Under current rules, an ASC must have procedures for obtaining radiological services from a Medicare-approved facility to meet the needs of the ASC’s patients, and that radiologic services must meet the hospital Conditions of Participation (CoPs) for radiologic services. 42 C.F.R. 416.49(b). The hospital CoPs for radiologic services state, in part, that a qualified full-time, part-time, or consulting radiologist “must supervise the ionizing radiology services and must interpret only those radiologic tests that are determined by the medical staff to require a radiologist’s specialized knowledge.” 42 C.F.R. 482.26(c)(1). Interpretive guidance in Appendix L of the State Operation Manual provides further insight into this requirement. Namely, CMS has interpreted Section 482.26(c)(1) such that “[s]upervision of the radiology services may only be performed by a radiologist who is a member of the medical staff.” CMS directs surveyors to “[v]erify that supervision of the radiology services is restricted to a radiologist who is a member of the medical staff.”

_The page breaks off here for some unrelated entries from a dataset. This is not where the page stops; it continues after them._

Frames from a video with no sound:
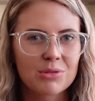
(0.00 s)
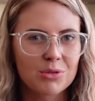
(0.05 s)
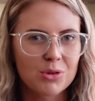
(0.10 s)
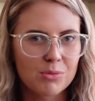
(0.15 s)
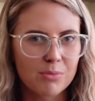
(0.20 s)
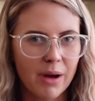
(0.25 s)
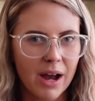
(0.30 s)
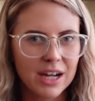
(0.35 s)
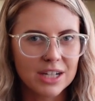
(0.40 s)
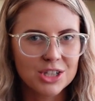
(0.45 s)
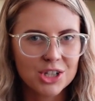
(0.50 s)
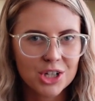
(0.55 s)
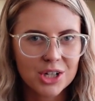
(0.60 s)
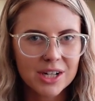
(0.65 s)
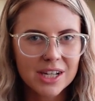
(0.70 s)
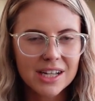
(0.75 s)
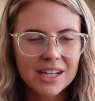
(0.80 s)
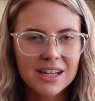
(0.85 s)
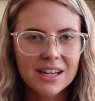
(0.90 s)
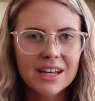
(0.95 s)
through my
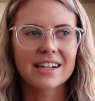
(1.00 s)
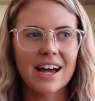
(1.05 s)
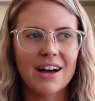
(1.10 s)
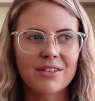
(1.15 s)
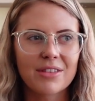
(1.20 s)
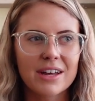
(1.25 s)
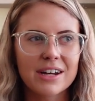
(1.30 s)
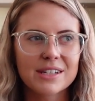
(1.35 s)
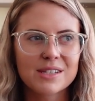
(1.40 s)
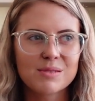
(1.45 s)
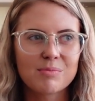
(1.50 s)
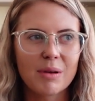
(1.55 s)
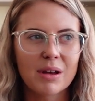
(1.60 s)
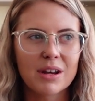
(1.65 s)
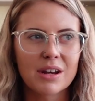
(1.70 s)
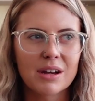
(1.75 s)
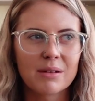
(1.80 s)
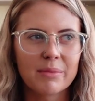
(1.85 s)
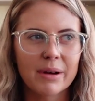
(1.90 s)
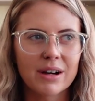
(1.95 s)
journey. Now that it's
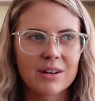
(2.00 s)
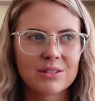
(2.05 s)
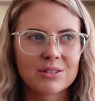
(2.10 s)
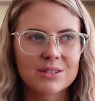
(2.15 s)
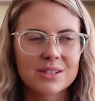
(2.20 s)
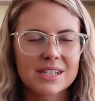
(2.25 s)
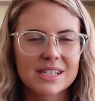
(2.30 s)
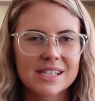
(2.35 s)
been about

CMS states in the final rule that it has learned that some of the hospital CoP requirements are unduly burdensome for ASCs to meet. In particular, the rule states that “the hospital CoP requirement to have a radiologist supervise the provision of radiologic services is unduly burdensome and overly aggressive, as many ASCs are having great difficulty locating a radiologist to supervise the minimal ASC radiologic services provided.”
In 2013 CMS initially proposed relaxing the supervision requirement by allowing any doctor of medicine (MD) or osteopathy (DO) qualified by education and experience in accordance with state law and ASC policy to supervise radiology services. Now, in this final rule, CMS provides additional flexibility by allowing any individual qualified by education and experience in accordance with state law and ASC policy (likely not a radiologist) to supervise radiology services. Depending on applicable state law, the individual charged with supervision need not be an MD or DO. However, they must be appropriately qualified to supervise the ASC’s use of safety precautions against radiation hazards, regular equipment inspection and hazard correction, regular review of radiation workers for the amount of radiation exposure, use of radiologic equipment only by qualified personnel, and maintenance of imaging results or records.
Preparation of Radiopharmaceuticals in Hospitals
CMS is modifying hospital requirements for in-house preparation of radiopharmaceuticals. Current hospital nuclear medicine services CoPs require that such services be performed by, or under the direct supervision of, an appropriately-trained registered pharmacist, MD, or DO. Direct supervision means that one of these professionals must be physically present in the hospital and immediately available during the preparation of all radiopharmaceuticals. CMS is revising the COP to remove the modifier “direct” from the in-house preparation supervision requirement. The presence of a pharmacist, MD, or DO will no longer be required during the delivery of off-hour nuclear medicine tests. According to CMS, these changes are based on the Society of Nuclear Medicine and Molecular Imaging recommendations on this issue.
The rule is scheduled to be published on May 12, 2014.